CHARLESTON, W.Va. -- Our two-person political science department has completed, collectively, 19 marathons, and, like every other marathoner we know, we each remember our personal best times to the second. We were impressed by Paul Ryan's claim that he ran a sub-three-hour marathon, but were later disappointed to learn that he, in fact, ran only one marathon and his actual time was more than an hour slower than his original assertion.
We were at first astounded that someone running for vice president would tell such a specific, ridiculous and pointless lie on national radio. A four-hour marathon is a perfectly respectable time, and it makes far more sense to be proud of an actual accomplishment than a fiction. Many people will readily accept that Mr. Ryan just made a mistake. That he simply misremembered his time. It was, after all, over 20 years ago.
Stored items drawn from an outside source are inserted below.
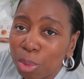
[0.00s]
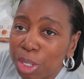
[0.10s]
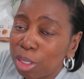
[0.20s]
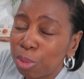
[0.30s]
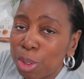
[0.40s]

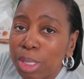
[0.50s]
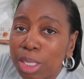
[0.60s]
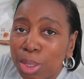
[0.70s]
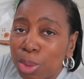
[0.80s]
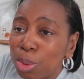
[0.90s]
reed
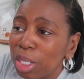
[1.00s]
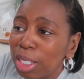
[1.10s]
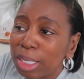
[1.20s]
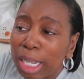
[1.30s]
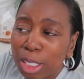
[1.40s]
diffusers to
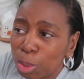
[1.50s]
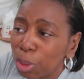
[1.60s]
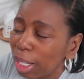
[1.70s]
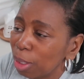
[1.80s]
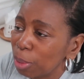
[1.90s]
the
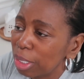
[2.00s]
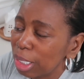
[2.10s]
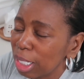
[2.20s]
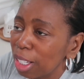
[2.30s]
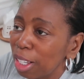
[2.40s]
natural colour
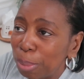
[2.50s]
ones.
In our experience, however, marathoners are obsessive about accuracy when discussing their race times, always quick to distinguish between gun time and chip time, to acknowledge good weather or bad, hilly courses or flats. A kind of reflexive respect for those who are faster guards against anything that might smack of exaggeration. We know we're not Meb Kflezighi, and that what we do is only vaguely related to what he does, and that knowledge is humbling, rather than deflating.
In retrospect, however, the trivial lie about the marathon time is similar to the momentous misleading fiction that Mr. Ryan has been peddling about returning our country to fiscal balance. We think it is useful to examine the two tales together because they both substitute bluster for reality.
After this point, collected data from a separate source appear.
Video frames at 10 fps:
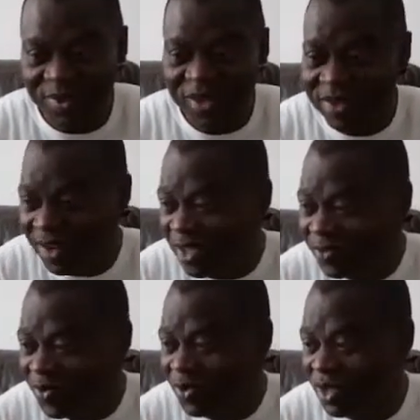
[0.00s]
in the next
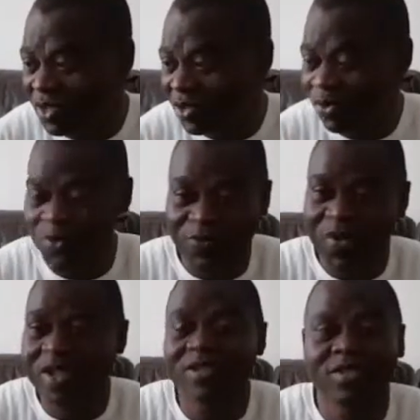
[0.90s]
few years, we've
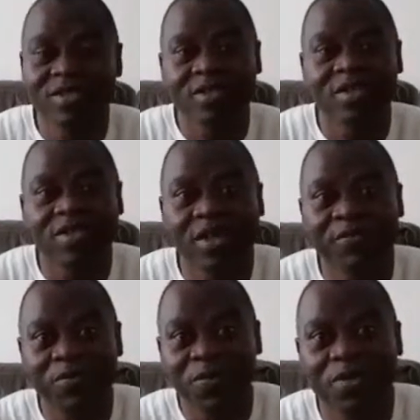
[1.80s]
had teachers
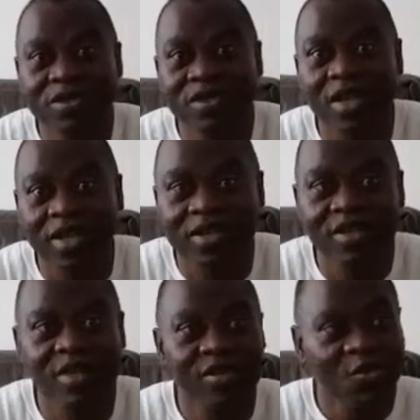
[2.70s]
and pupils saying,
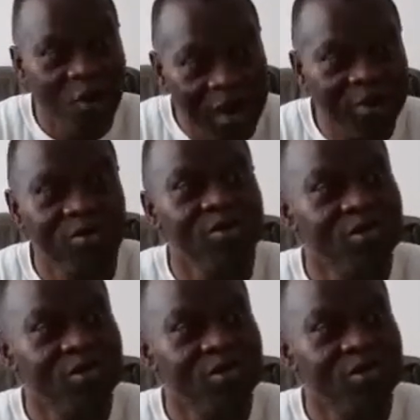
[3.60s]
wow,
Completing a marathon in under three hours is a remarkable achievement, attained by less than 2 percent of the half-million Americans who complete a marathon in any given year. People who run such times are remarkably fit; that is, they look like Paul Ryan.
Unfortunately, the vast majority of us, including many people who are as lean as Paul Ryan, simply cannot reasonably aspire to times of less than three hours (which requires running 26 consecutive miles in less than seven minutes each). We are limited by the facts of our lives: our frame, age, our ability to train, our aerobic efficiency, our tolerance for pain. Even if we could accomplish the feat once, it does not mean that we can accomplish it now. We adults know that even our ambitious goals must be realistic.
The more egregious fiction Mr. Ryan told in late August was not about marathons but rather about our collective ability to constrain federal spending to 20 percent of GDP and balance the budget, while still keeping our promises to our older citizens and keeping the American dream alive for future generations.